#### Stored data

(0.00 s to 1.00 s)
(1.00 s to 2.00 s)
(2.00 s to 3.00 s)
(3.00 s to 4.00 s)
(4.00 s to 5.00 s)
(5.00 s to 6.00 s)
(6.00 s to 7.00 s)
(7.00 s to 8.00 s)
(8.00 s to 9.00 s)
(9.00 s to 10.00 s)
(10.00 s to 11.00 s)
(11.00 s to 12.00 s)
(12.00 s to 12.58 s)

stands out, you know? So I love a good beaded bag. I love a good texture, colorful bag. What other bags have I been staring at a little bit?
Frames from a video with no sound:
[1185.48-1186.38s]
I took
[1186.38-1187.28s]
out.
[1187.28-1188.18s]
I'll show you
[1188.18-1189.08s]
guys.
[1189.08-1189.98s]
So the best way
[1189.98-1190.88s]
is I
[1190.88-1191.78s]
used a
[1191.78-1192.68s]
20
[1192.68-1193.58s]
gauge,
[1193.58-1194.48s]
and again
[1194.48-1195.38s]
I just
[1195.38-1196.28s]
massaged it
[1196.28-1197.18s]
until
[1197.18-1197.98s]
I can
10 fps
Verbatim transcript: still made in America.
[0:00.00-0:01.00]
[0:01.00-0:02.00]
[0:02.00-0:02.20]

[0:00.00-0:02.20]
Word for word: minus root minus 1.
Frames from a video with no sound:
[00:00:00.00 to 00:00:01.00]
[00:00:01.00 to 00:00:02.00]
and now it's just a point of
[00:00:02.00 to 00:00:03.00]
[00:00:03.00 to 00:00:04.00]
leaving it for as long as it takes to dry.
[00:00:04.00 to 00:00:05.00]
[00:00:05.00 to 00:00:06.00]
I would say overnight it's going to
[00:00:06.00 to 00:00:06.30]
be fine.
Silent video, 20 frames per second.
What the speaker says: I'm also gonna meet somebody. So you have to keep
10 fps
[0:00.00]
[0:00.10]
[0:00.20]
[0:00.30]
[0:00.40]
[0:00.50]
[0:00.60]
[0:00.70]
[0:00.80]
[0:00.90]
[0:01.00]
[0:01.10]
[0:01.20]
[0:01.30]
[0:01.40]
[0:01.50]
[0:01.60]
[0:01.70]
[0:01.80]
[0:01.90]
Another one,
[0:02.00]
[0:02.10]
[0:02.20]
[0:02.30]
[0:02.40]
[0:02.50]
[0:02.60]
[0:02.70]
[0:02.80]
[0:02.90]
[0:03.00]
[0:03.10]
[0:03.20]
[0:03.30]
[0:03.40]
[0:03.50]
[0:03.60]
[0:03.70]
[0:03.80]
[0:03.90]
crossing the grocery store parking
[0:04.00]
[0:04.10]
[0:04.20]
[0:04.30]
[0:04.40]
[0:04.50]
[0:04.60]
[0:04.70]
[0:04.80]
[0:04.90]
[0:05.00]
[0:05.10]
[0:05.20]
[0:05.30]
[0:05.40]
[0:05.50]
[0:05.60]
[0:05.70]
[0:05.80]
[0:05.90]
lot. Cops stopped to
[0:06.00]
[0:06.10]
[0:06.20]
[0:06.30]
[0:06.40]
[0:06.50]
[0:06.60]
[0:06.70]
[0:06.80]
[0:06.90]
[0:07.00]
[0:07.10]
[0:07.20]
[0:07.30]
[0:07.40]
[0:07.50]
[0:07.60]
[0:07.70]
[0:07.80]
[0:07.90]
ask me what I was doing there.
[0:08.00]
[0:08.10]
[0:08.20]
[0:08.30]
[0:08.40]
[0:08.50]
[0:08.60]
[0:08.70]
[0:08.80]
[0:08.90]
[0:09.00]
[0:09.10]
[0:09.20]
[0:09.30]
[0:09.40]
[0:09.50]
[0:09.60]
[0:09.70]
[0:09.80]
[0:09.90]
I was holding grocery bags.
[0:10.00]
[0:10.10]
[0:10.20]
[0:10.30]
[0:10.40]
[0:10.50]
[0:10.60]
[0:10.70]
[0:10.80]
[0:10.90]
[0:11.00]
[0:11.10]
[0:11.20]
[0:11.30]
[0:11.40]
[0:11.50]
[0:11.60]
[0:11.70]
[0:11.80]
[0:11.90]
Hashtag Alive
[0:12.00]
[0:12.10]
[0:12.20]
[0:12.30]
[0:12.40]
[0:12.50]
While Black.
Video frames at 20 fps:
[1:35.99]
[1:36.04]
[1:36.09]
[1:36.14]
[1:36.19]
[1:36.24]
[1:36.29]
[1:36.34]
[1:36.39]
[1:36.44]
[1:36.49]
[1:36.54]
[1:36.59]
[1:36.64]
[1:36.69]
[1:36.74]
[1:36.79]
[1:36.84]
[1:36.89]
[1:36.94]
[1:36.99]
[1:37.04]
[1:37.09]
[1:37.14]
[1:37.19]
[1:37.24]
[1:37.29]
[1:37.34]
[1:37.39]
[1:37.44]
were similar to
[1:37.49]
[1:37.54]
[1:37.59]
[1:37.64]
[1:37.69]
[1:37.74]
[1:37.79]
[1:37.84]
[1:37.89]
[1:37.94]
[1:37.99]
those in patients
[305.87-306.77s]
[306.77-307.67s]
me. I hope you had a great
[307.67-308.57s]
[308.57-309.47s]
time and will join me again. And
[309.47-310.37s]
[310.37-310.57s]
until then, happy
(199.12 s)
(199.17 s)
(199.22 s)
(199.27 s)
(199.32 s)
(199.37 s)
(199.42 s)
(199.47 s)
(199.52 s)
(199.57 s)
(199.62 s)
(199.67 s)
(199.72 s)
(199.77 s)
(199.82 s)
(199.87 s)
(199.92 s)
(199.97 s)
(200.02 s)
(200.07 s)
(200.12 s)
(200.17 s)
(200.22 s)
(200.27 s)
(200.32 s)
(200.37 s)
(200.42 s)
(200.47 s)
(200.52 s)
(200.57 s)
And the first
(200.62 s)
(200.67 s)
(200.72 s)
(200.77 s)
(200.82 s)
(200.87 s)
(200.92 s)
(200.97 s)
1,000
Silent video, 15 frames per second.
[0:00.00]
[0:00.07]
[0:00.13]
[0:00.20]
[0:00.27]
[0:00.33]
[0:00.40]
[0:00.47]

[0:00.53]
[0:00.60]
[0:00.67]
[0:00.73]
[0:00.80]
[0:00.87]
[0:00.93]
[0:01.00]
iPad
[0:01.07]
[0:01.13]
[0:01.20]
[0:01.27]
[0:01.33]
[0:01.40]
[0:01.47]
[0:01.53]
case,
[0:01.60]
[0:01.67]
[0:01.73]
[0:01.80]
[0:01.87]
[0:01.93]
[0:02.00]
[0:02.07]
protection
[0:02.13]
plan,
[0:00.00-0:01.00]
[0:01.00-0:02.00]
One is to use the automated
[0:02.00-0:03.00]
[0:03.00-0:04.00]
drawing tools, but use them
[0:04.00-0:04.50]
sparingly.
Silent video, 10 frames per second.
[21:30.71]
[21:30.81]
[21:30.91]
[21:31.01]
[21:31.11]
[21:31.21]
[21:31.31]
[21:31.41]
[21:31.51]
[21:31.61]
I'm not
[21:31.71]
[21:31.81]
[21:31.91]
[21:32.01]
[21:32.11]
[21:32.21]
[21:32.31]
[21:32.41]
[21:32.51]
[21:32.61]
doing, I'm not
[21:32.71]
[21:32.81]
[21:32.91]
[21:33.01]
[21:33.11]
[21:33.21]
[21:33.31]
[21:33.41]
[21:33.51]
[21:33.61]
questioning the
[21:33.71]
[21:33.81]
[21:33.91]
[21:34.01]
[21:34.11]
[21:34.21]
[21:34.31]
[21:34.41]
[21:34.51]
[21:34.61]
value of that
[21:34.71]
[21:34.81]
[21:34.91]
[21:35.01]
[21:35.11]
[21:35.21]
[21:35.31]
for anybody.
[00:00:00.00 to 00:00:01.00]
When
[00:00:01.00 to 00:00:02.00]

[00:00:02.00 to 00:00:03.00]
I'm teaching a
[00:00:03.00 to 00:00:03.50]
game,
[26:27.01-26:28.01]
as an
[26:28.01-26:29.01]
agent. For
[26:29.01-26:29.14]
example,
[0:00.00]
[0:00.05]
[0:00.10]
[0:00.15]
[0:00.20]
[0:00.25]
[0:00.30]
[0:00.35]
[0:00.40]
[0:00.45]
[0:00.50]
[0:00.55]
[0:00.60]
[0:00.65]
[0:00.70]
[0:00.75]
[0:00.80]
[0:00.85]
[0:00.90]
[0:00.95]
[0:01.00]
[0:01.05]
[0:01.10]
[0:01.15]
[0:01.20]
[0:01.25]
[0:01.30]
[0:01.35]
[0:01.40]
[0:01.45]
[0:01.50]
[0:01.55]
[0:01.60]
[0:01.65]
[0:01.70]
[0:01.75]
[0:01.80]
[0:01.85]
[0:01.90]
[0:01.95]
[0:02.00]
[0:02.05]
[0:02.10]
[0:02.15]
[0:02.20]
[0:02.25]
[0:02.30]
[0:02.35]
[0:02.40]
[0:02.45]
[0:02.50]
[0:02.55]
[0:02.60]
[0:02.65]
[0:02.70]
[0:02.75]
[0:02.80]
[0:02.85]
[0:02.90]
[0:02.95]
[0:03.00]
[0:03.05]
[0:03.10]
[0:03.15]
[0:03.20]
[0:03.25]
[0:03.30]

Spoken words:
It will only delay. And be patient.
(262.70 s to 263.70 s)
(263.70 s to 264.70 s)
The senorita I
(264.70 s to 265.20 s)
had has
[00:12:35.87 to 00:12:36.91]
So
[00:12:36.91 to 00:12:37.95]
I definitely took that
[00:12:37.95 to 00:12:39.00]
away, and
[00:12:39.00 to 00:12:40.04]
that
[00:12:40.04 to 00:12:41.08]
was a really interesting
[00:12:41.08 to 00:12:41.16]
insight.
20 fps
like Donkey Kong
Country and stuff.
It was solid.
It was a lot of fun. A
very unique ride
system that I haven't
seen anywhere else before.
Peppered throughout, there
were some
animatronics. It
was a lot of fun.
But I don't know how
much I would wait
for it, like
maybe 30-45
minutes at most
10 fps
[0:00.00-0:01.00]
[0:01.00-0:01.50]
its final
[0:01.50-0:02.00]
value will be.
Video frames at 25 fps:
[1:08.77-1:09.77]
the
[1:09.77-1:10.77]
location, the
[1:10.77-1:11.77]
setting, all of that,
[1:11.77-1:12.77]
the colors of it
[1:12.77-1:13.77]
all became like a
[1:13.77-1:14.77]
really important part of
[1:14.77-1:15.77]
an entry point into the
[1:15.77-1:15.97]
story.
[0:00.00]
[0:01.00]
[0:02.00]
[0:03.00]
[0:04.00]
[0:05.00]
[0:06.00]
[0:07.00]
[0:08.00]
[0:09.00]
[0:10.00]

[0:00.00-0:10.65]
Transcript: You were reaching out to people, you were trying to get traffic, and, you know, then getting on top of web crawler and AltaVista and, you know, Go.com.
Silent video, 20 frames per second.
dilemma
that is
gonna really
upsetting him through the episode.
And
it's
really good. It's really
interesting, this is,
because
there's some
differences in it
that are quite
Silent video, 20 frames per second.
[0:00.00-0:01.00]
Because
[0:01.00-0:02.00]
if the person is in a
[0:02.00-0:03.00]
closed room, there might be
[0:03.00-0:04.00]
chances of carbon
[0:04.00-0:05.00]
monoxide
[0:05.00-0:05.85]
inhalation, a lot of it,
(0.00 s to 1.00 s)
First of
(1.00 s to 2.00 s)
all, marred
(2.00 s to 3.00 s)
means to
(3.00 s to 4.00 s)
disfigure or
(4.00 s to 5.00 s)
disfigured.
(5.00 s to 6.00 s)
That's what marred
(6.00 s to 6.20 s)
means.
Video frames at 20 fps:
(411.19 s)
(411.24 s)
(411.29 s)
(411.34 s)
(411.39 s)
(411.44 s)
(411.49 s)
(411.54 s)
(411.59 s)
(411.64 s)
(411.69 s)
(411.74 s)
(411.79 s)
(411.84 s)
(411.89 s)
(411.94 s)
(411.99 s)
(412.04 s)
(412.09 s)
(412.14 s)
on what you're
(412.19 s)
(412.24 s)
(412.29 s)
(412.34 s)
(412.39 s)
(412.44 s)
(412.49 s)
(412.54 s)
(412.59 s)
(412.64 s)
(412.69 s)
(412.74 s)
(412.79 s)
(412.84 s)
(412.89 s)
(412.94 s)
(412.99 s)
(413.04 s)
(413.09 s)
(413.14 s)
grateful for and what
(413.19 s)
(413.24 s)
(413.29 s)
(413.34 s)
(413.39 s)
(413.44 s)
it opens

########

_Task item_
Nothing but the lines from the beginning of the records through the line with "(11.00 s to 12.00 s)" should appear, each printed exactly.

_Solution to the exercise_
(0.00 s to 1.00 s)
(1.00 s to 2.00 s)
(2.00 s to 3.00 s)
(3.00 s to 4.00 s)
(4.00 s to 5.00 s)
(5.00 s to 6.00 s)
(6.00 s to 7.00 s)
(7.00 s to 8.00 s)
(8.00 s to 9.00 s)
(9.00 s to 10.00 s)
(10.00 s to 11.00 s)
(11.00 s to 12.00 s)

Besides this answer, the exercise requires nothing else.